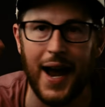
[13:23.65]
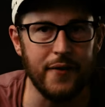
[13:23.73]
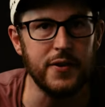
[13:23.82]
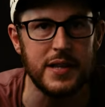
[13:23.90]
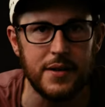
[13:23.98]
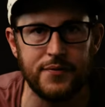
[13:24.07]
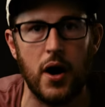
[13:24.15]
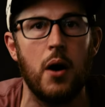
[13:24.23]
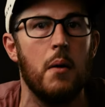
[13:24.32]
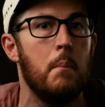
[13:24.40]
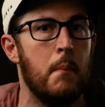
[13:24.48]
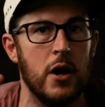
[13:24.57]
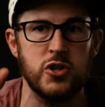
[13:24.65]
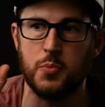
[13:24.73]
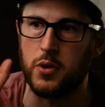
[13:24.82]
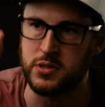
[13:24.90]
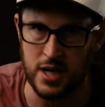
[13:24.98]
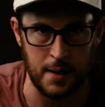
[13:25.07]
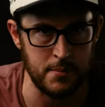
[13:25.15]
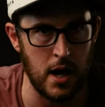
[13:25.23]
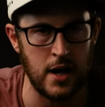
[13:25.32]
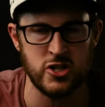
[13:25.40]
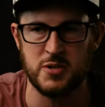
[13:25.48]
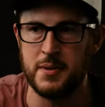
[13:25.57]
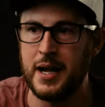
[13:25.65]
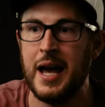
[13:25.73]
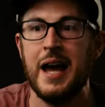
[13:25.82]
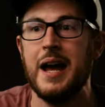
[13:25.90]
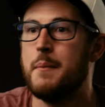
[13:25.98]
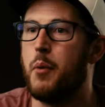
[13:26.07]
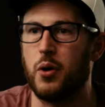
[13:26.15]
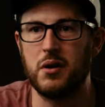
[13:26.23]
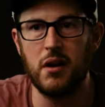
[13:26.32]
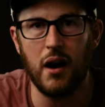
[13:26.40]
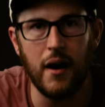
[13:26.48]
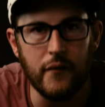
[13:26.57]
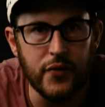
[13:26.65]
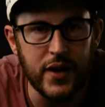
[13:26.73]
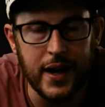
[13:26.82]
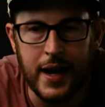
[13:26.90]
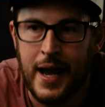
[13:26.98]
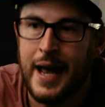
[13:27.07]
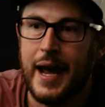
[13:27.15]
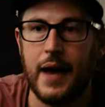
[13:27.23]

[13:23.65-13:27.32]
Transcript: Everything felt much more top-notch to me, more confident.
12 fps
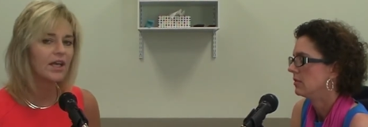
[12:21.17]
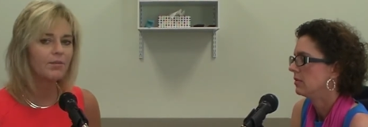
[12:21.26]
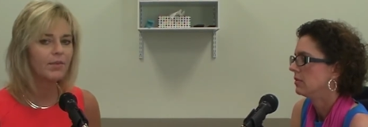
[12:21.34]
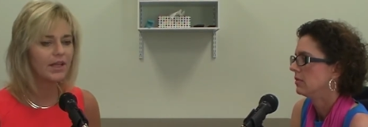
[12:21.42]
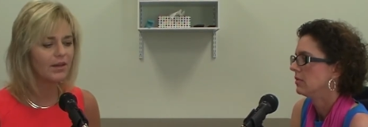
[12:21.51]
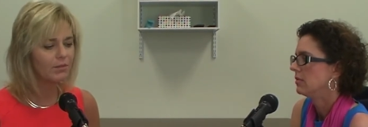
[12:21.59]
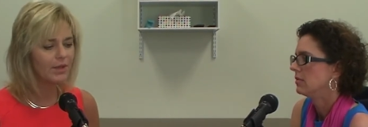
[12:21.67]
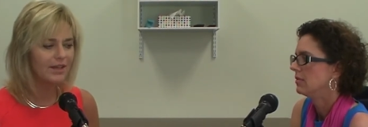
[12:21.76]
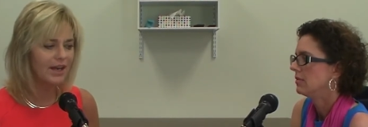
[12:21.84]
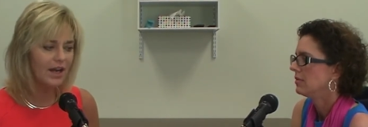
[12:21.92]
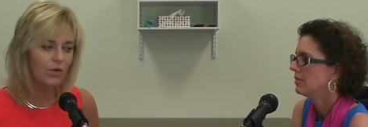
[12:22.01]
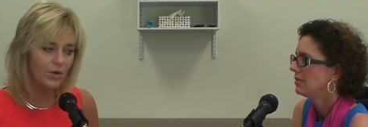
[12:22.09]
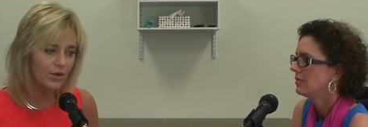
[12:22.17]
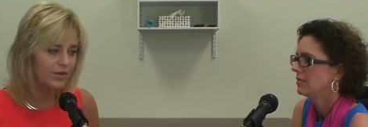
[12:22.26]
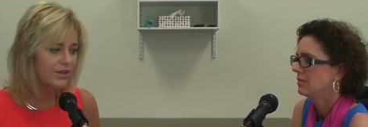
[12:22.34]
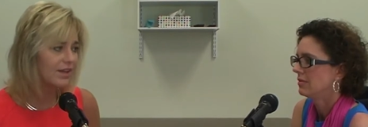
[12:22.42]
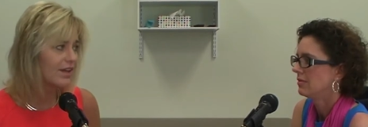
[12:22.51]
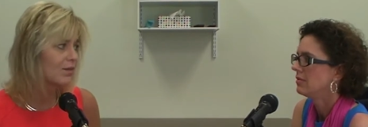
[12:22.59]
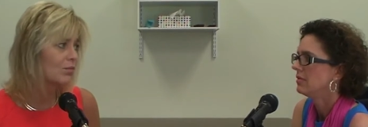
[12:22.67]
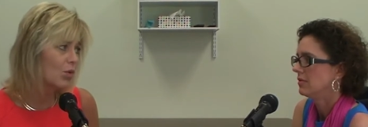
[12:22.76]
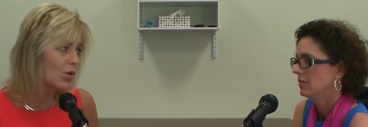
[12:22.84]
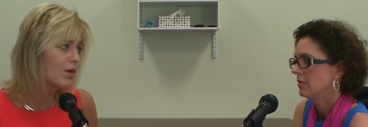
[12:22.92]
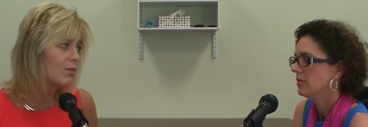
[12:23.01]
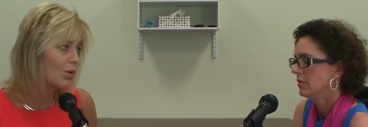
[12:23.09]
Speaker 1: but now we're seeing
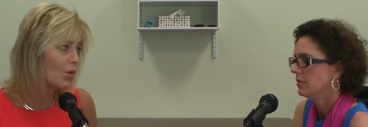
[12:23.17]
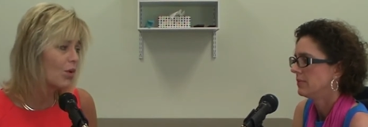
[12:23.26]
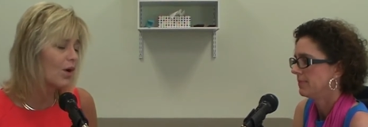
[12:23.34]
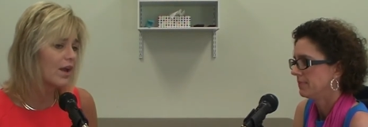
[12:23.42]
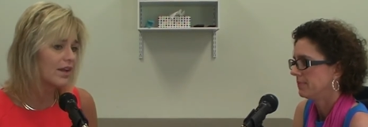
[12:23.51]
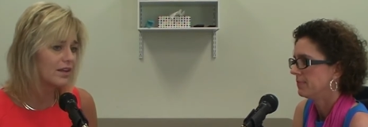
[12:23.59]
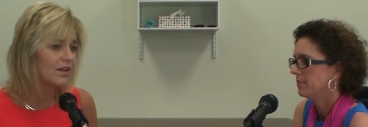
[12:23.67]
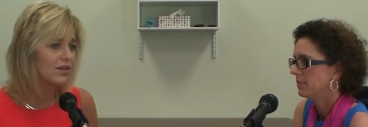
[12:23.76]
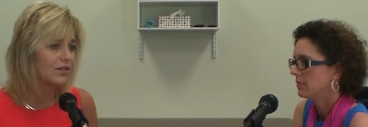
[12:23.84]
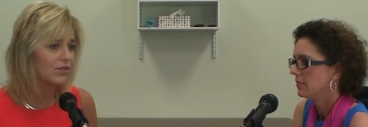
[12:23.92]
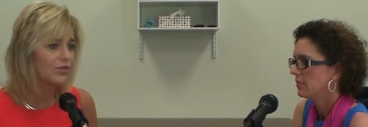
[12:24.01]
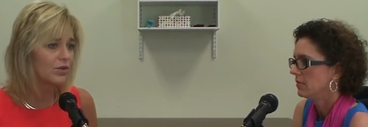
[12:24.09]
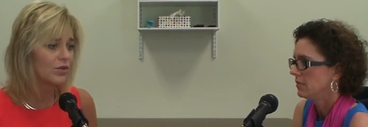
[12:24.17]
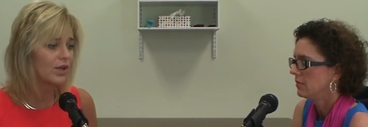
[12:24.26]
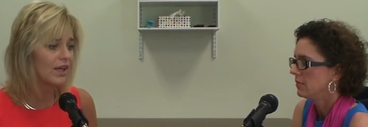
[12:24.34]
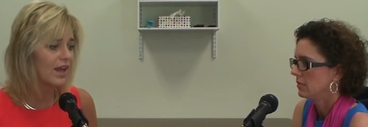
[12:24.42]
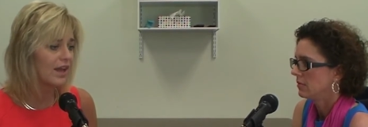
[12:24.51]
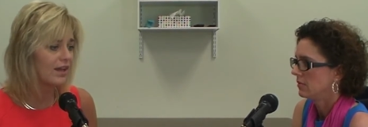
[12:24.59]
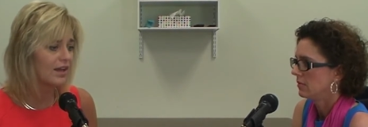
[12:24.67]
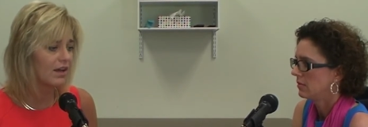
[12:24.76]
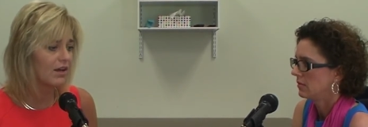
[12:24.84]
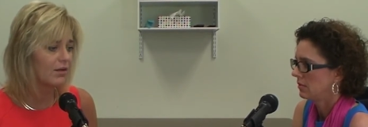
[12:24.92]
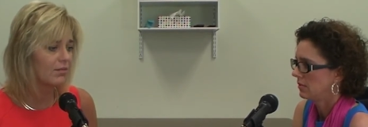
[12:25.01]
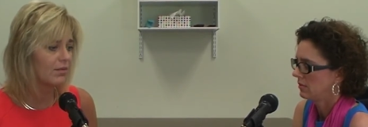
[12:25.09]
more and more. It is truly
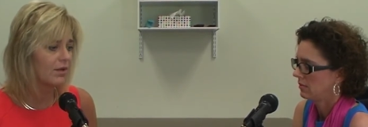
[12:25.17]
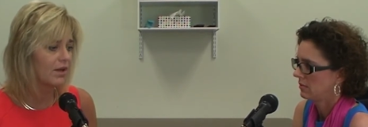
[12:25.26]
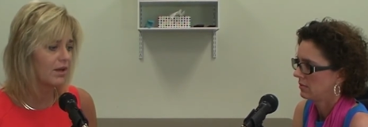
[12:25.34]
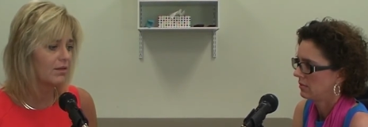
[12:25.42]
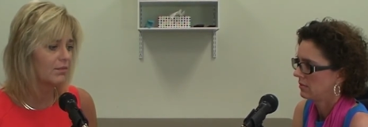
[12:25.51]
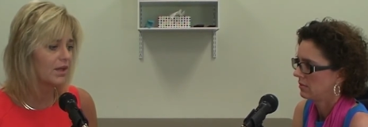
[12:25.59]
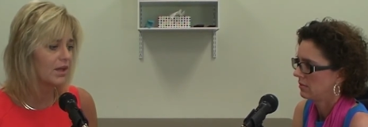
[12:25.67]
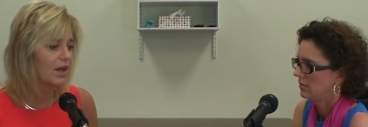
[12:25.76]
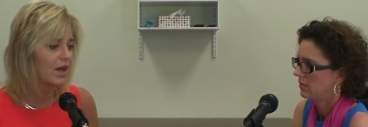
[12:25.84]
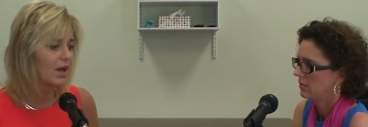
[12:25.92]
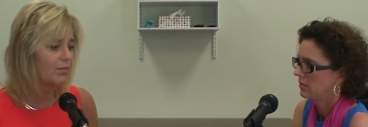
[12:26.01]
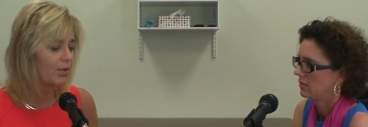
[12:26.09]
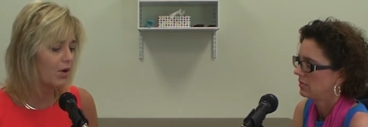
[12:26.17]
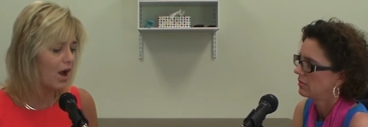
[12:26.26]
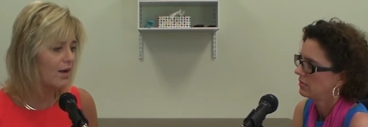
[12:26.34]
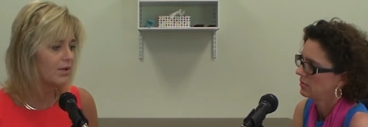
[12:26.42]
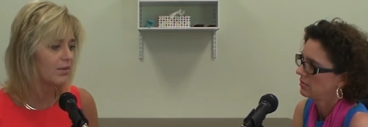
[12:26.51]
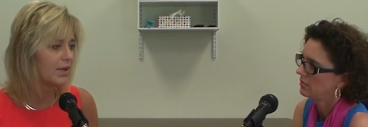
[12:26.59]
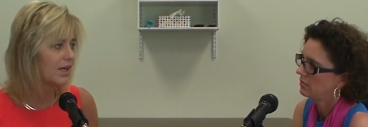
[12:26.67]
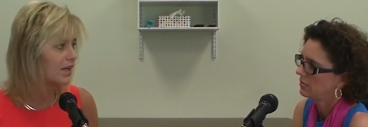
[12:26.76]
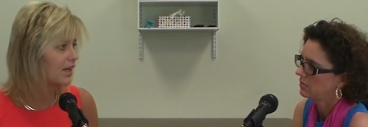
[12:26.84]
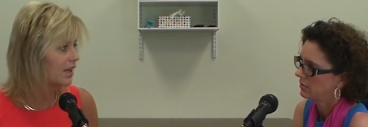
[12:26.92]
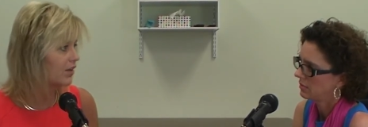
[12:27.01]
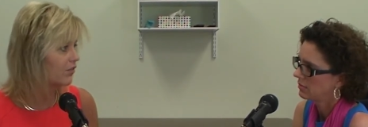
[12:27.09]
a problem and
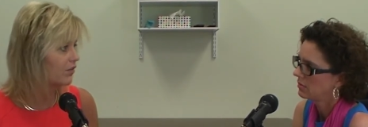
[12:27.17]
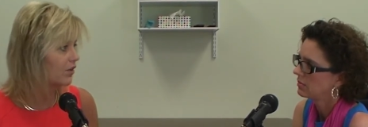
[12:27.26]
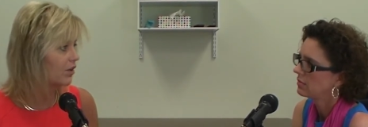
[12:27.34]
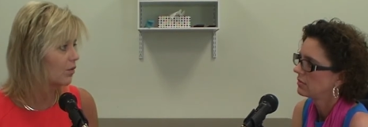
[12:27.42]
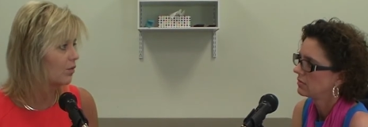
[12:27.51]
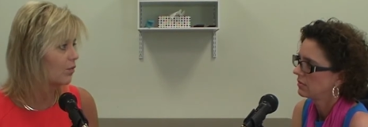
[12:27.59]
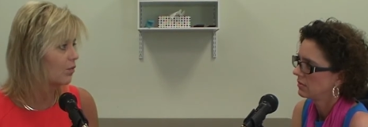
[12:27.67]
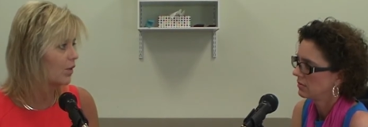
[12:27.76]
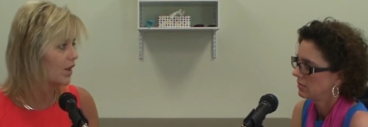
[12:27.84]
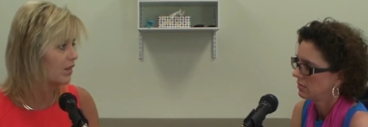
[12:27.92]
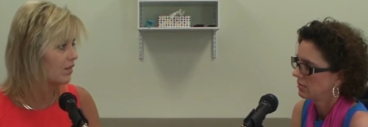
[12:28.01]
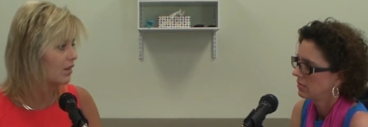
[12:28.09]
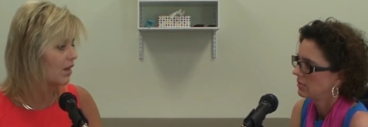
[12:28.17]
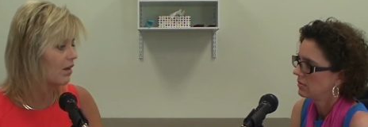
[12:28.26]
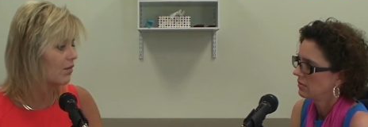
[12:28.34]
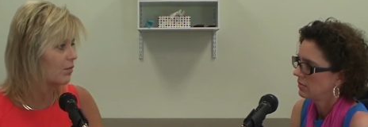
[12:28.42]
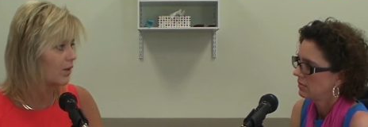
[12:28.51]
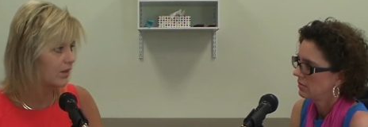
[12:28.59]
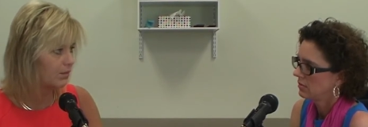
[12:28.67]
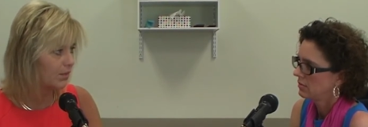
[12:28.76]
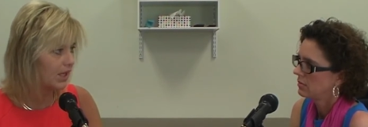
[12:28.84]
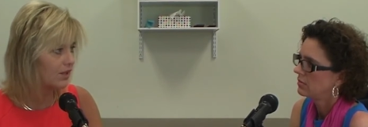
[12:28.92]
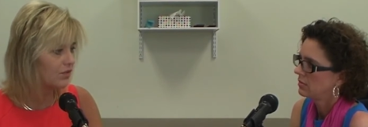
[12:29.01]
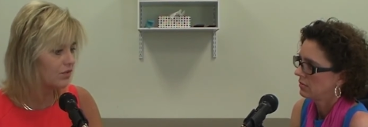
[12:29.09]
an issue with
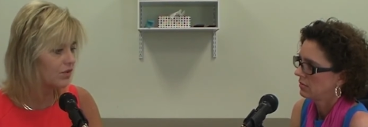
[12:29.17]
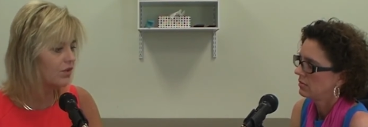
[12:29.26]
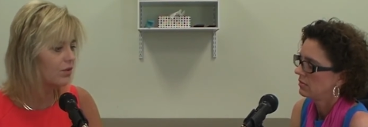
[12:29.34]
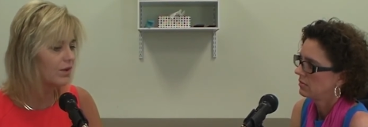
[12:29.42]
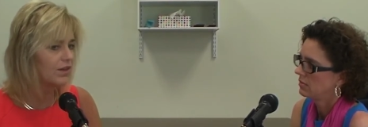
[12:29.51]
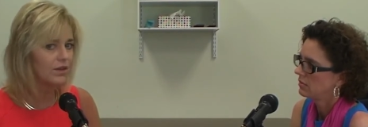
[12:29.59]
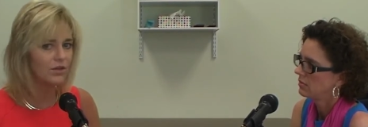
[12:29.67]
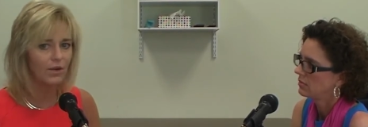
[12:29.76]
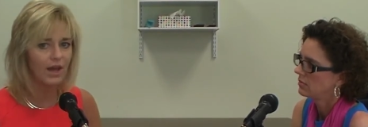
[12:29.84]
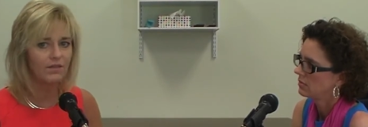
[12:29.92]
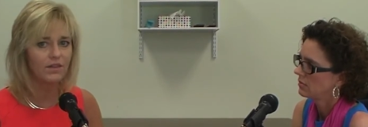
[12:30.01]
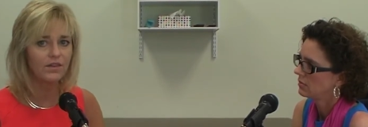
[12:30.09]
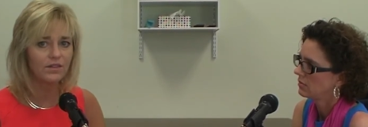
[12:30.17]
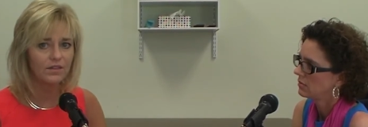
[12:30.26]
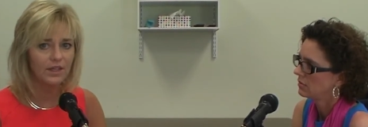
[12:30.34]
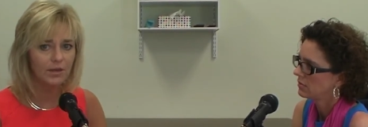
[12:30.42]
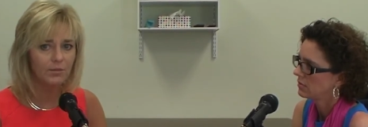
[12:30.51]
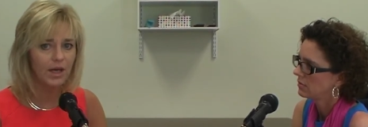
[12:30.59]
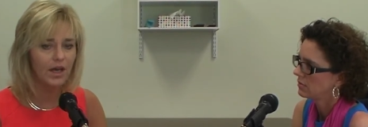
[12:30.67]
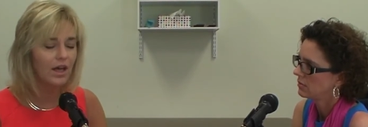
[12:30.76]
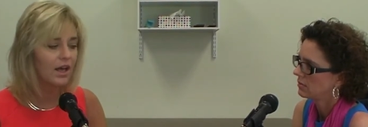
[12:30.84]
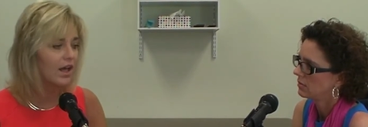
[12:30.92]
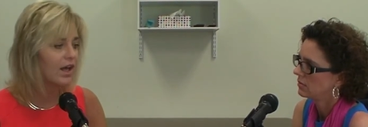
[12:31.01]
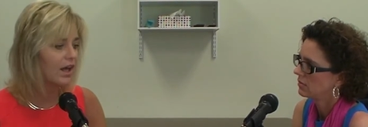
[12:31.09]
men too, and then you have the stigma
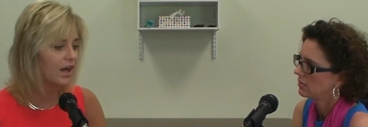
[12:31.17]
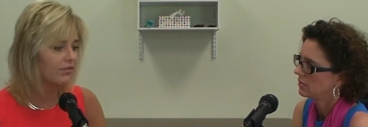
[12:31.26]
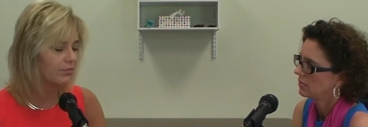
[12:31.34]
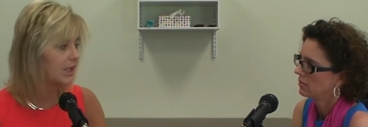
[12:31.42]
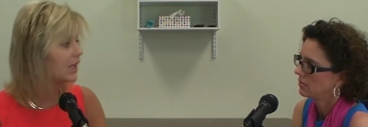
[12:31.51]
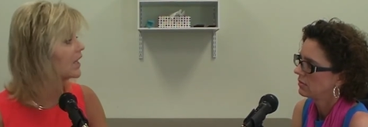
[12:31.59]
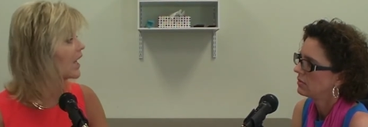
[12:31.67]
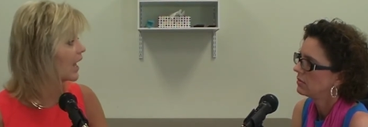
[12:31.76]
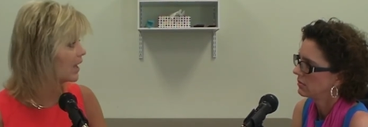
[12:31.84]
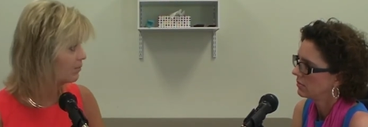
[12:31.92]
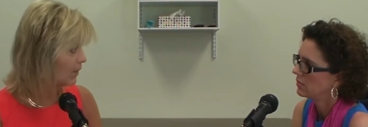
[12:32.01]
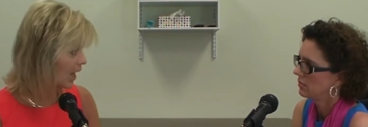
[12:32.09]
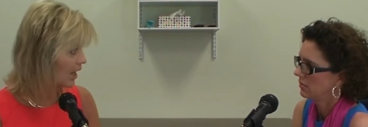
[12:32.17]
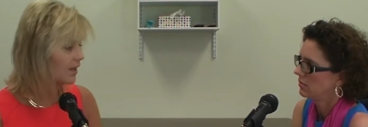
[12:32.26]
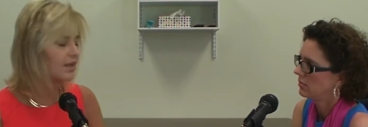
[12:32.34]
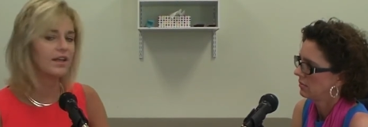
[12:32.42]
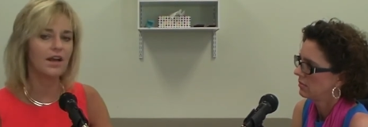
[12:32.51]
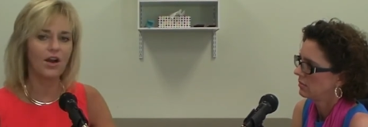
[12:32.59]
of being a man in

++++++++++

#### INSTRUCTIONS TO FOLLOW
Pictures stay out; everything else in the listing above gets repeated exactly.

#### ANSWER BOX
[13:23.65]
[13:23.73]
[13:23.82]
[13:23.90]
[13:23.98]
[13:24.07]
[13:24.15]
[13:24.23]
[13:24.32]
[13:24.40]
[13:24.48]
[13:24.57]
[13:24.65]
[13:24.73]
[13:24.82]
[13:24.90]
[13:24.98]
[13:25.07]
[13:25.15]
[13:25.23]
[13:25.32]
[13:25.40]
[13:25.48]
[13:25.57]
[13:25.65]
[13:25.73]
[13:25.82]
[13:25.90]
[13:25.98]
[13:26.07]
[13:26.15]
[13:26.23]
[13:26.32]
[13:26.40]
[13:26.48]
[13:26.57]
[13:26.65]
[13:26.73]
[13:26.82]
[13:26.90]
[13:26.98]
[13:27.07]
[13:27.15]
[13:27.23]

[13:23.65-13:27.32]
Transcript: Everything felt much more top-notch to me, more confident.
12 fps
[12:21.17]
[12:21.26]
[12:21.34]
[12:21.42]
[12:21.51]
[12:21.59]
[12:21.67]
[12:21.76]
[12:21.84]
[12:21.92]
[12:22.01]
[12:22.09]
[12:22.17]
[12:22.26]
[12:22.34]
[12:22.42]
[12:22.51]
[12:22.59]
[12:22.67]
[12:22.76]
[12:22.84]
[12:22.92]
[12:23.01]
[12:23.09]
Speaker 1: but now we're seeing
[12:23.17]
[12:23.26]
[12:23.34]
[12:23.42]
[12:23.51]
[12:23.59]
[12:23.67]
[12:23.76]
[12:23.84]
[12:23.92]
[12:24.01]
[12:24.09]
[12:24.17]
[12:24.26]
[12:24.34]
[12:24.42]
[12:24.51]
[12:24.59]
[12:24.67]
[12:24.76]
[12:24.84]
[12:24.92]
[12:25.01]
[12:25.09]
more and more. It is truly
[12:25.17]
[12:25.26]
[12:25.34]
[12:25.42]
[12:25.51]
[12:25.59]
[12:25.67]
[12:25.76]
[12:25.84]
[12:25.92]
[12:26.01]
[12:26.09]
[12:26.17]
[12:26.26]
[12:26.34]
[12:26.42]
[12:26.51]
[12:26.59]
[12:26.67]
[12:26.76]
[12:26.84]
[12:26.92]
[12:27.01]
[12:27.09]
a problem and
[12:27.17]
[12:27.26]
[12:27.34]
[12:27.42]
[12:27.51]
[12:27.59]
[12:27.67]
[12:27.76]
[12:27.84]
[12:27.92]
[12:28.01]
[12:28.09]
[12:28.17]
[12:28.26]
[12:28.34]
[12:28.42]
[12:28.51]
[12:28.59]
[12:28.67]
[12:28.76]
[12:28.84]
[12:28.92]
[12:29.01]
[12:29.09]
an issue with
[12:29.17]
[12:29.26]
[12:29.34]
[12:29.42]
[12:29.51]
[12:29.59]
[12:29.67]
[12:29.76]
[12:29.84]
[12:29.92]
[12:30.01]
[12:30.09]
[12:30.17]
[12:30.26]
[12:30.34]
[12:30.42]
[12:30.51]
[12:30.59]
[12:30.67]
[12:30.76]
[12:30.84]
[12:30.92]
[12:31.01]
[12:31.09]
men too, and then you have the stigma
[12:31.17]
[12:31.26]
[12:31.34]
[12:31.42]
[12:31.51]
[12:31.59]
[12:31.67]
[12:31.76]
[12:31.84]
[12:31.92]
[12:32.01]
[12:32.09]
[12:32.17]
[12:32.26]
[12:32.34]
[12:32.42]
[12:32.51]
[12:32.59]
of being a man in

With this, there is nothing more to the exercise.